Required work => For each entry, return the text exactly and omit any image.

========================================

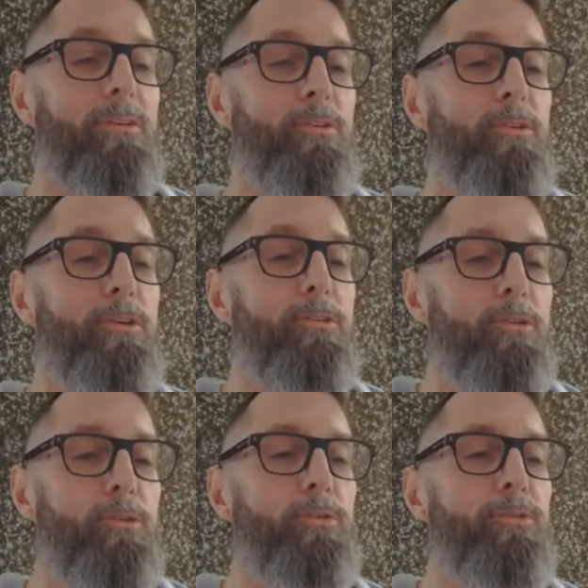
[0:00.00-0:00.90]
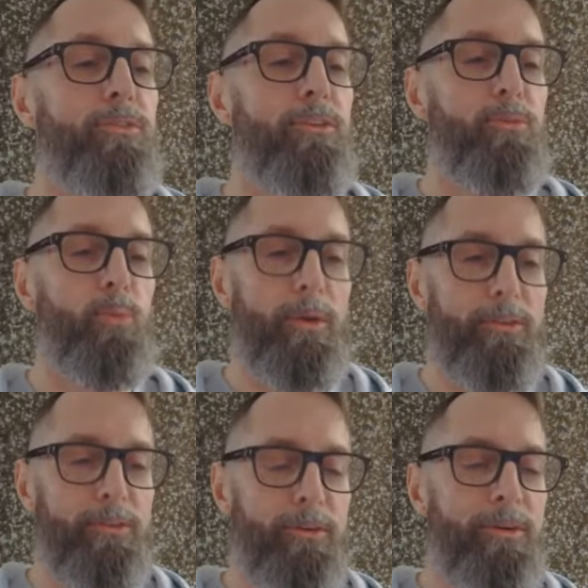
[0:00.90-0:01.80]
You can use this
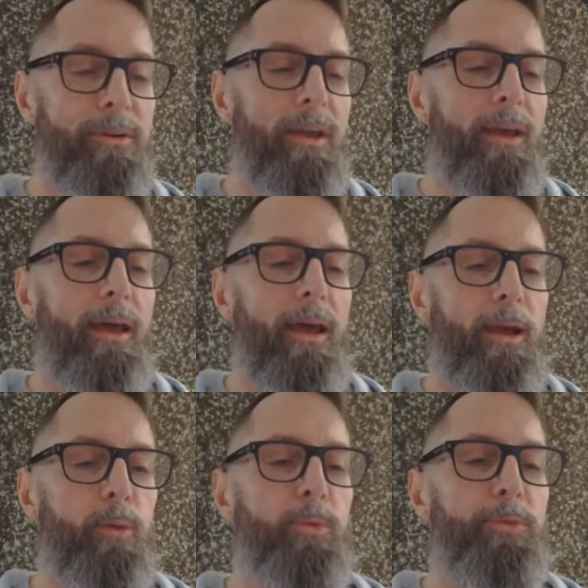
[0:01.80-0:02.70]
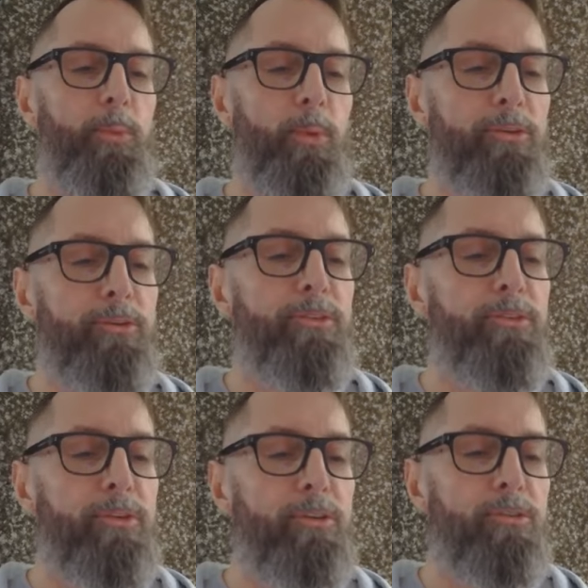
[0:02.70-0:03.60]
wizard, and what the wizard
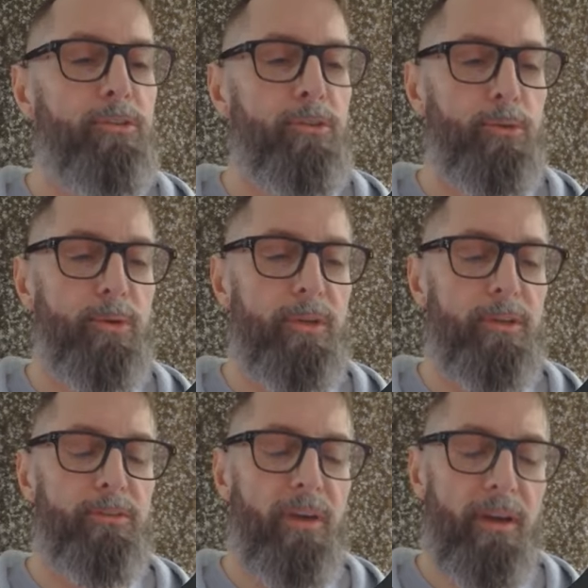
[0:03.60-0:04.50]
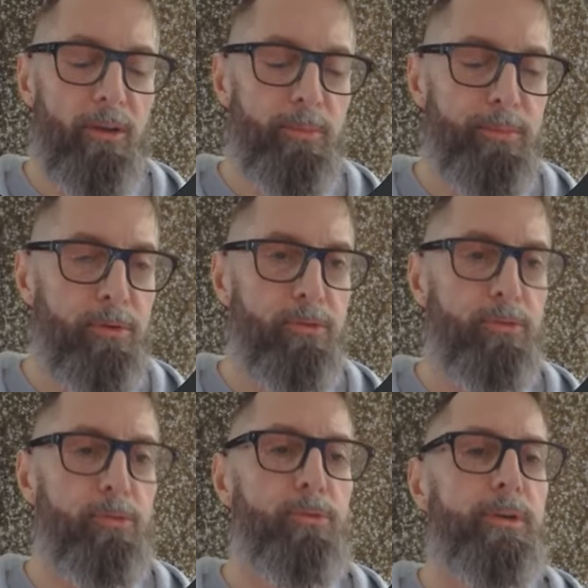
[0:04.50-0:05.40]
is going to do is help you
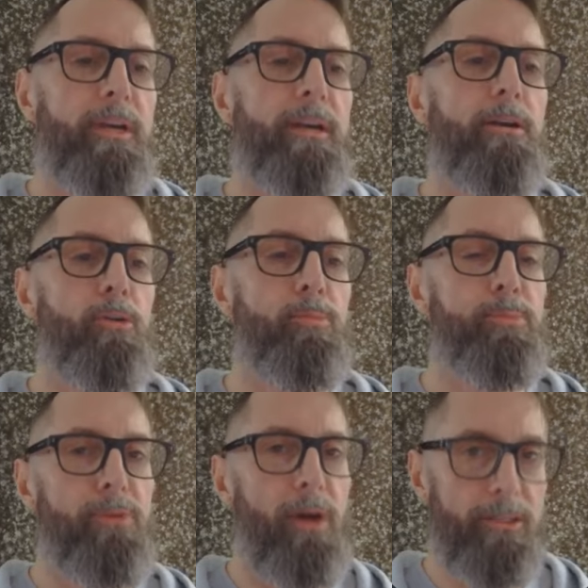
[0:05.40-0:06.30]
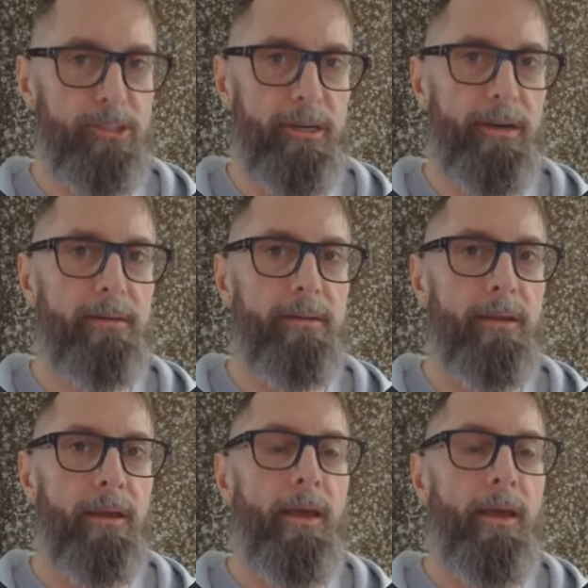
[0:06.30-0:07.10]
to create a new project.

========================================

The answer =>
[0:00.00-0:00.90]
[0:00.90-0:01.80]
You can use this
[0:01.80-0:02.70]
[0:02.70-0:03.60]
wizard, and what the wizard
[0:03.60-0:04.50]
[0:04.50-0:05.40]
is going to do is help you
[0:05.40-0:06.30]
[0:06.30-0:07.10]
to create a new project.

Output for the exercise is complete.